US should ask how it will contain a nuclear-armed North Korea

Ultimately, China cannot address Pyongyang’s primary security concern: US military might and potential push for regime change. Although a difficult concept to sell, the US should perhaps prepare for a situation in which North Korea is informally accepted as a nuclear weapons state. Washington should start thinking about what a strategic relationship with adversaries in Pyongyang might look like; how it might be managed and how North Korea might be contained. This would require Trump to walk back on his promise that the development of an ICBM ‘won’t happen’, but a window for dialogue and negotiation may open once North Korea feels comfortable with its strategic capabilities. This might include a reliable, operational and nuclear-capable intercontinental ballistic missile that can hit the continental United States. At that point, there may be scope to discuss a freeze on further development of capabilities, such as multiple independently targetable re-entry vehicles (MIRVs) or decoys, designed to provide more firepower and bypass missile defence systems, respectively.

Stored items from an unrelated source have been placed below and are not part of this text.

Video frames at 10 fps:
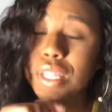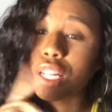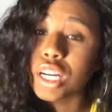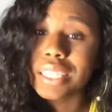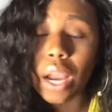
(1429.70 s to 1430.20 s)

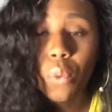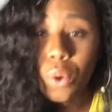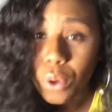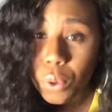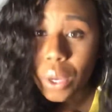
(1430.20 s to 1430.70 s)
Learned that
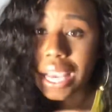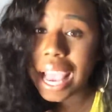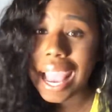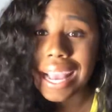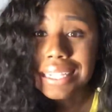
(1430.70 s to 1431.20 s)
real quick
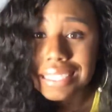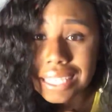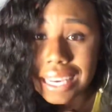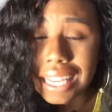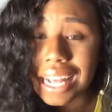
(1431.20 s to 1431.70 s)
at
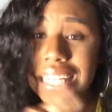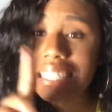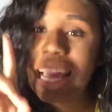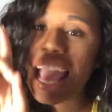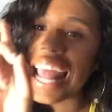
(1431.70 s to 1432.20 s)
18, and I
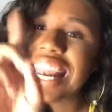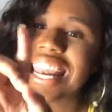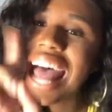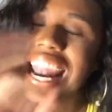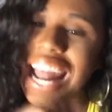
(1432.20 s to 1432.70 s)
said,
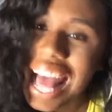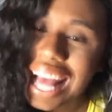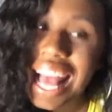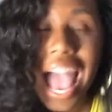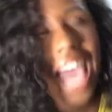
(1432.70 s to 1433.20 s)
nah.
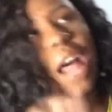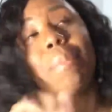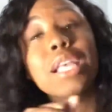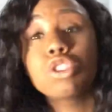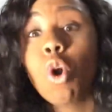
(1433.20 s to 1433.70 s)
And I
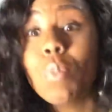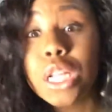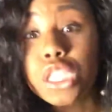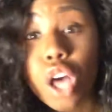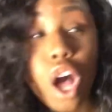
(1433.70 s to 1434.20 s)
make so
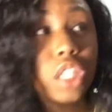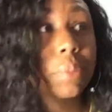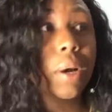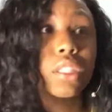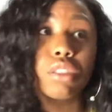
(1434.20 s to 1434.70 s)
many songs
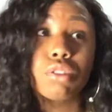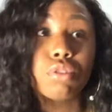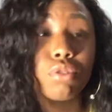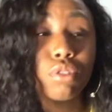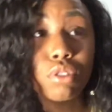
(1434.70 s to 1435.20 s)
about this
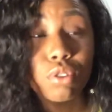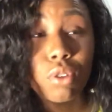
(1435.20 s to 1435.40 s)
dude too.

What North Korea might seek in return remains an open question. An end to joint US-ROK military drills? A restructuring of US forces in the region? The US will expect a lot more in return for such concessions. One issue that definitely will not be on the table from North Korea’s perspective is denuclearisation. Kim Jong-un perceives nuclear weapons as his guarantor of survival, both domestically and internationally. Having spent so much, in all senses, on their recent development, they will not be given up.

None of this will be palatable to the US and there is now a sense that a reckoning is nigh. Given the increasing pressure on the US administration to do something—anything—some unilateral action cannot be completely ruled out. Although a quick fix, military attacks against North Korean targets would be catastrophic for the region and beyond. Barring war, however, we are set for a prolonged and uncomfortable standoff.